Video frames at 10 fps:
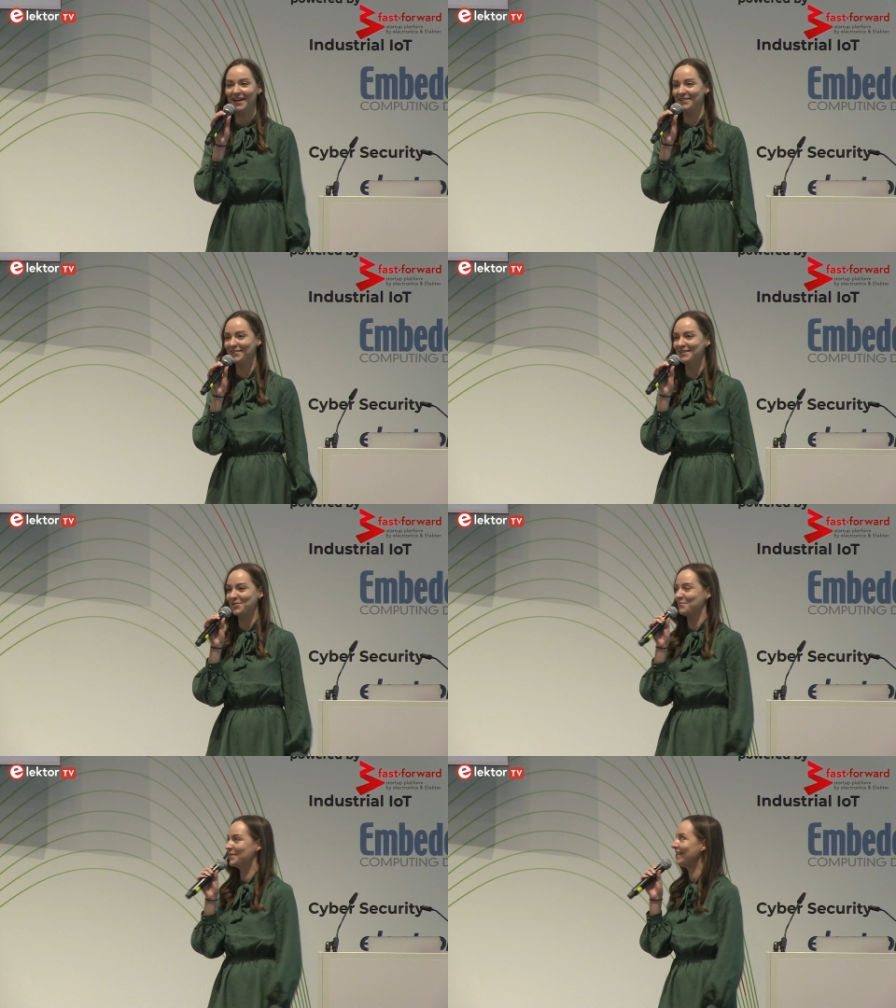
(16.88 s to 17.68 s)
I know, in
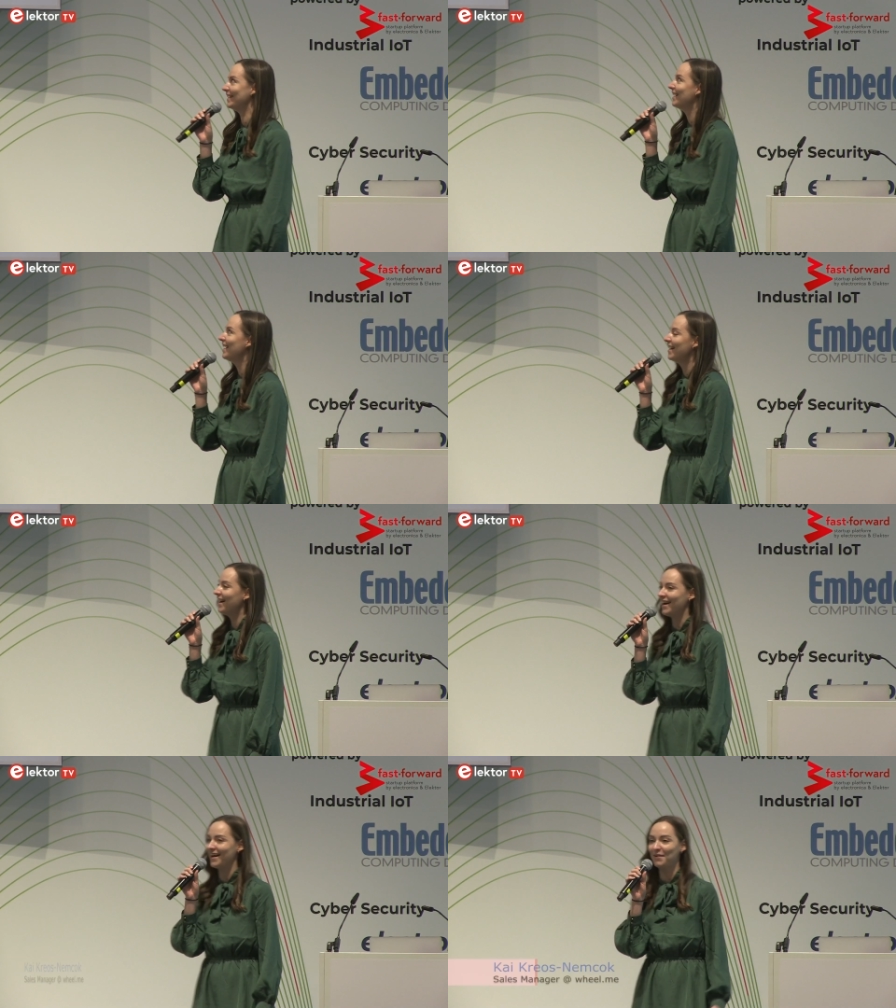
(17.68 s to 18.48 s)
Germany.
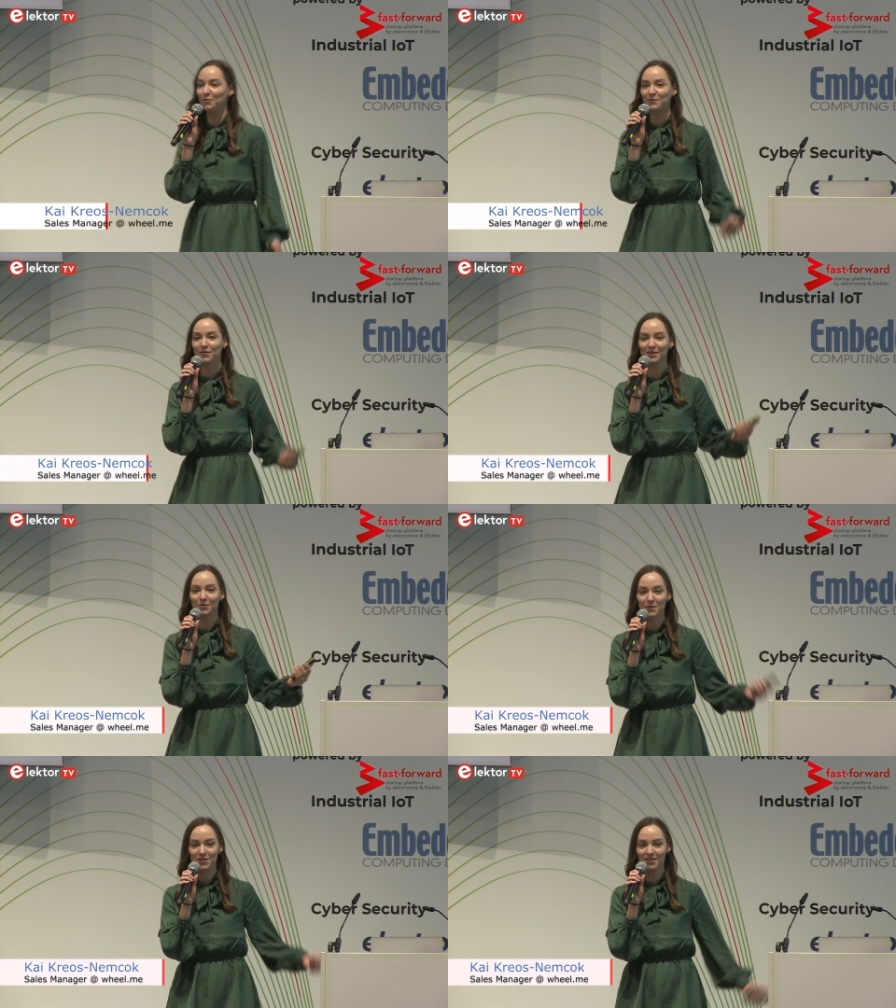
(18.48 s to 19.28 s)
Uh, I work for the
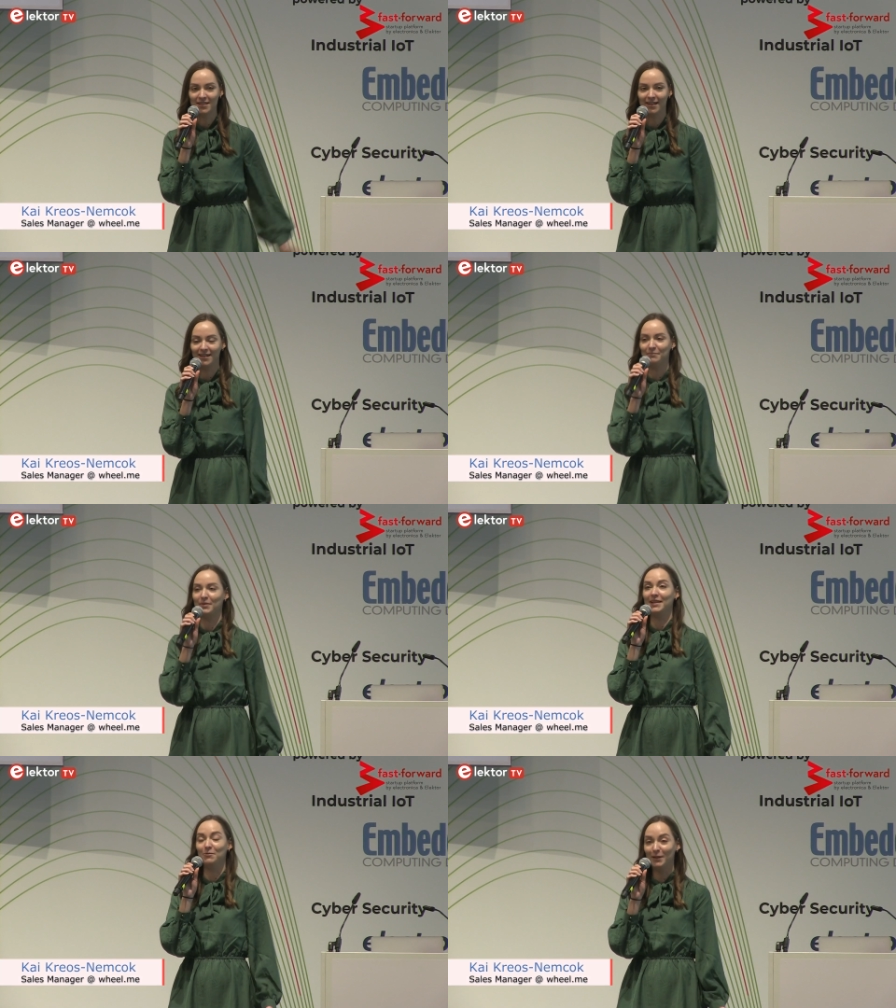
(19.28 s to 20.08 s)
Norwegian tech
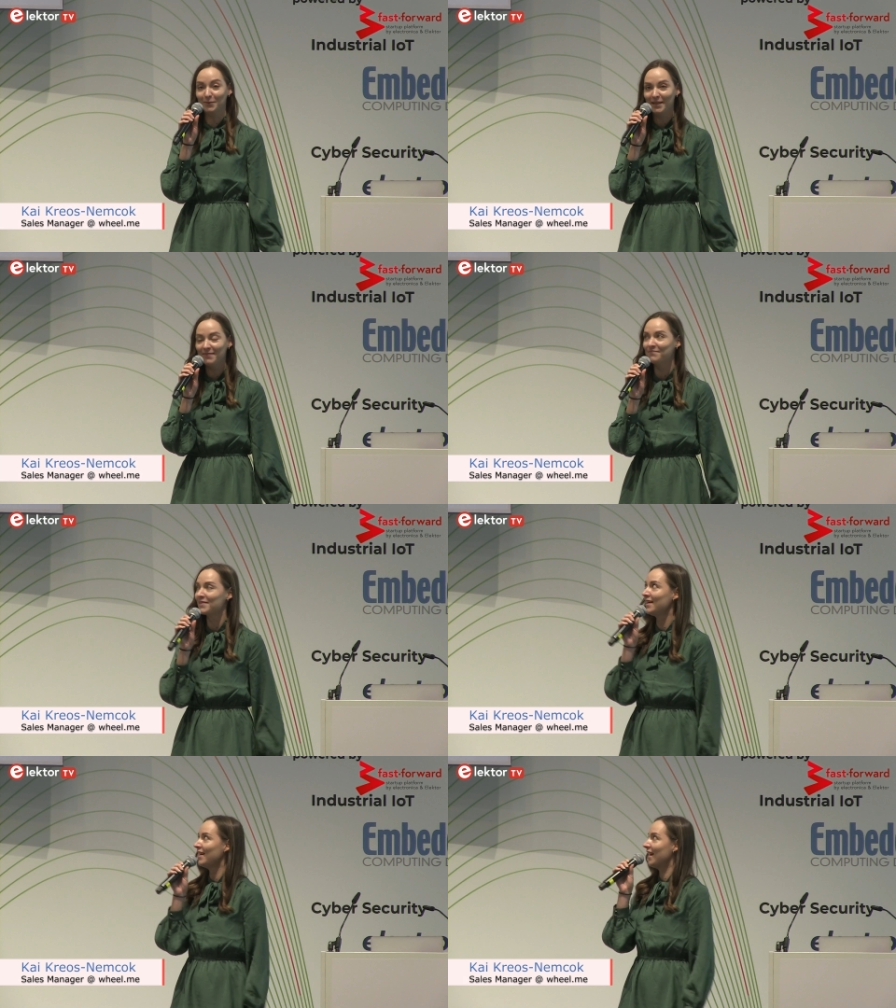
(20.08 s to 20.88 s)
company Wheelme,
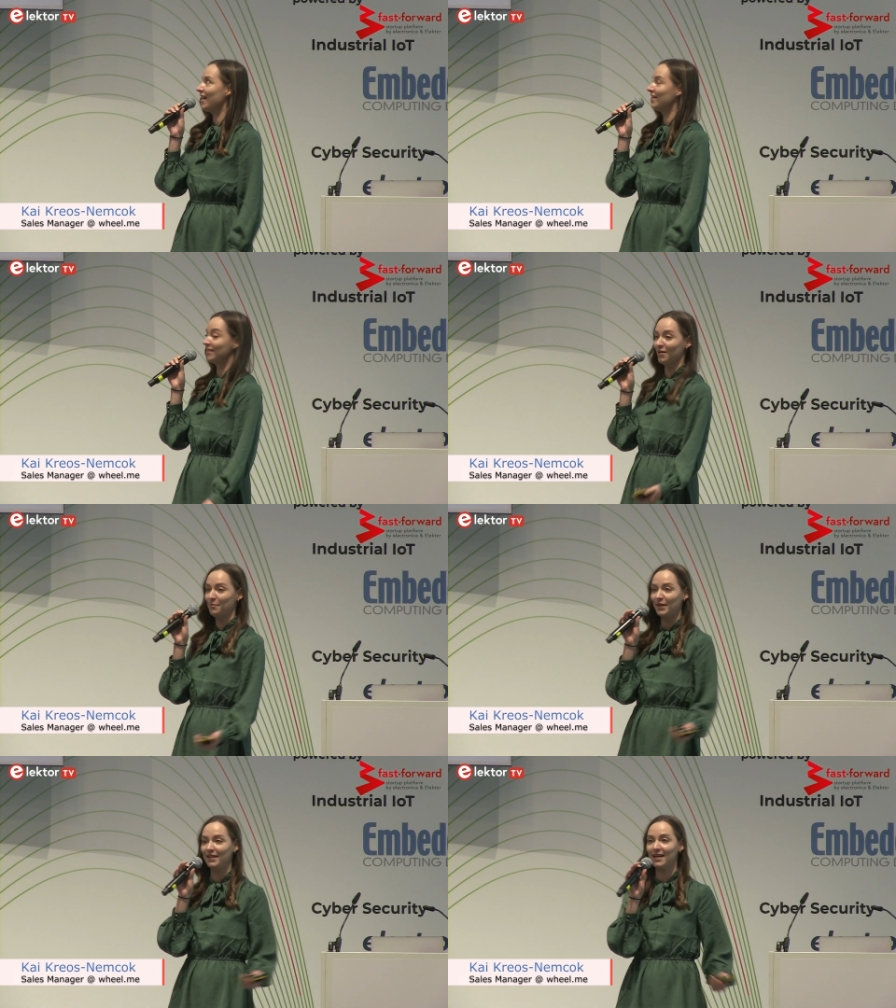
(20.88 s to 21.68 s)
uh, the
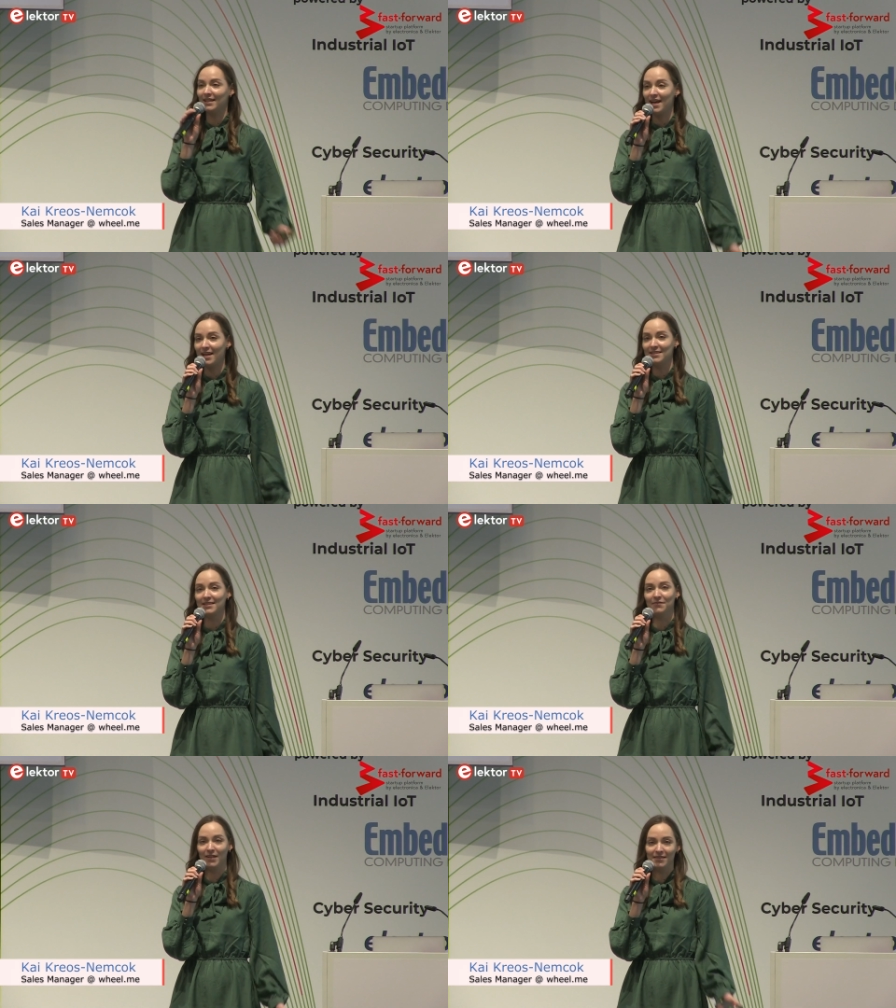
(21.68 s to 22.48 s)
company that has
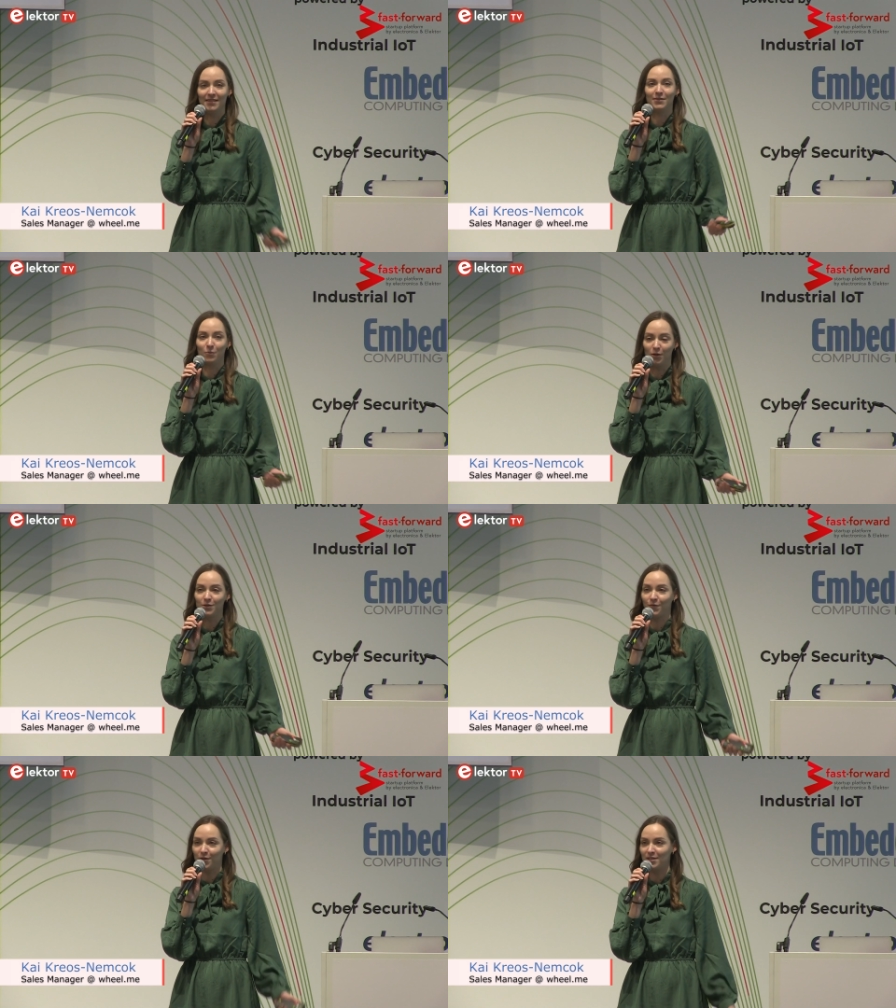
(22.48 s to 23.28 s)
invented the
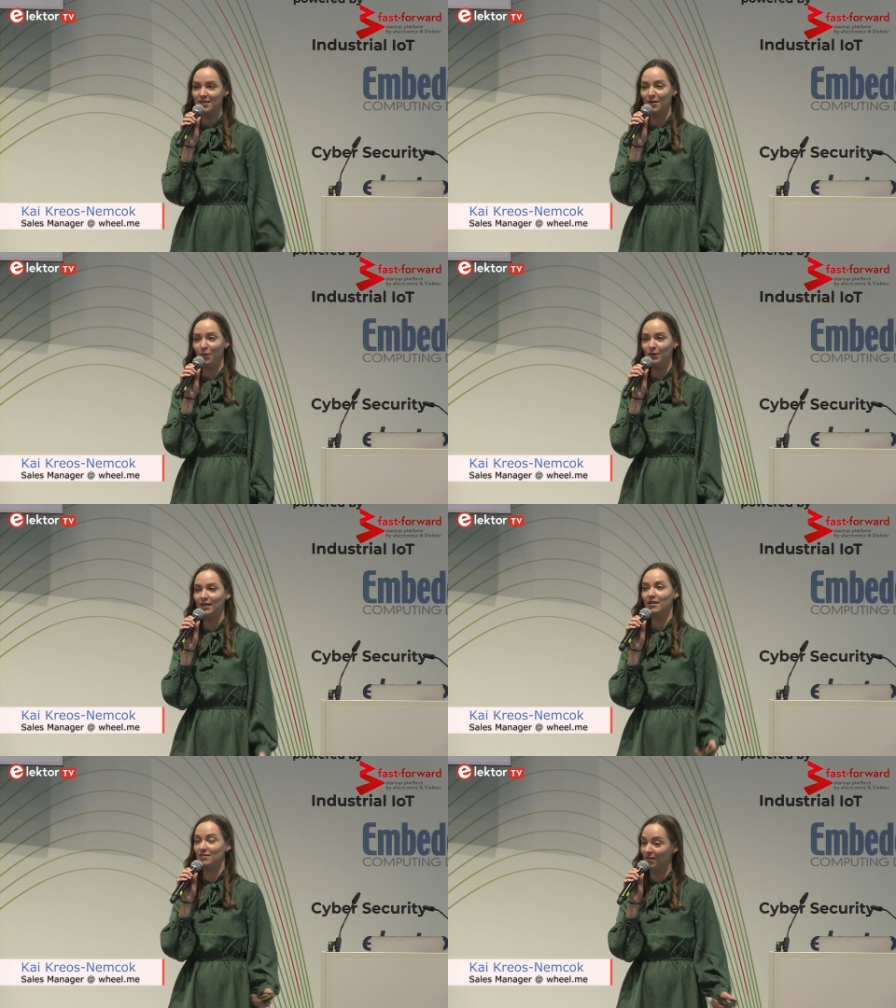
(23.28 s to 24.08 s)
world's first and
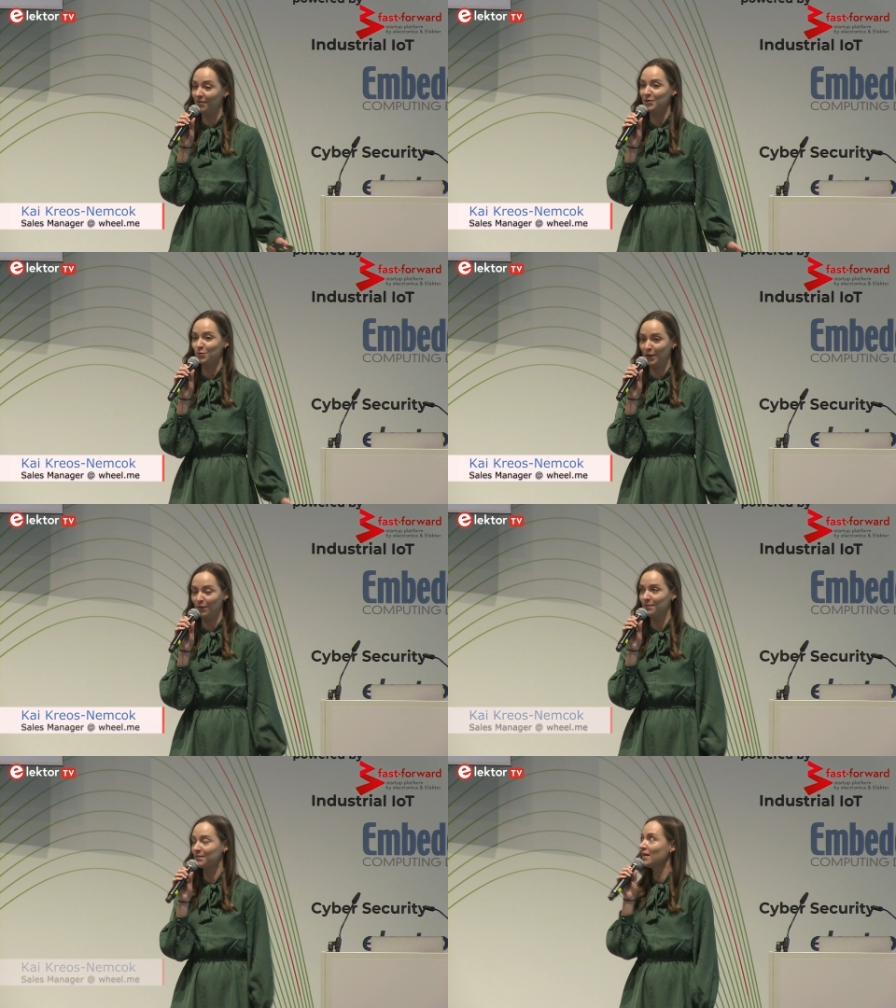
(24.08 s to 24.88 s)
only autonomous wheel.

The task:
Using the records above, extract exactly and only the lines from the one with "(18.48 s to 19.28 s)" through the final line, inclusive, leaving out pictures.

Exercise output:
(18.48 s to 19.28 s)
Uh, I work for the
(19.28 s to 20.08 s)
Norwegian tech
(20.08 s to 20.88 s)
company Wheelme,
(20.88 s to 21.68 s)
uh, the
(21.68 s to 22.48 s)
company that has
(22.48 s to 23.28 s)
invented the
(23.28 s to 24.08 s)
world's first and
(24.08 s to 24.88 s)
only autonomous wheel.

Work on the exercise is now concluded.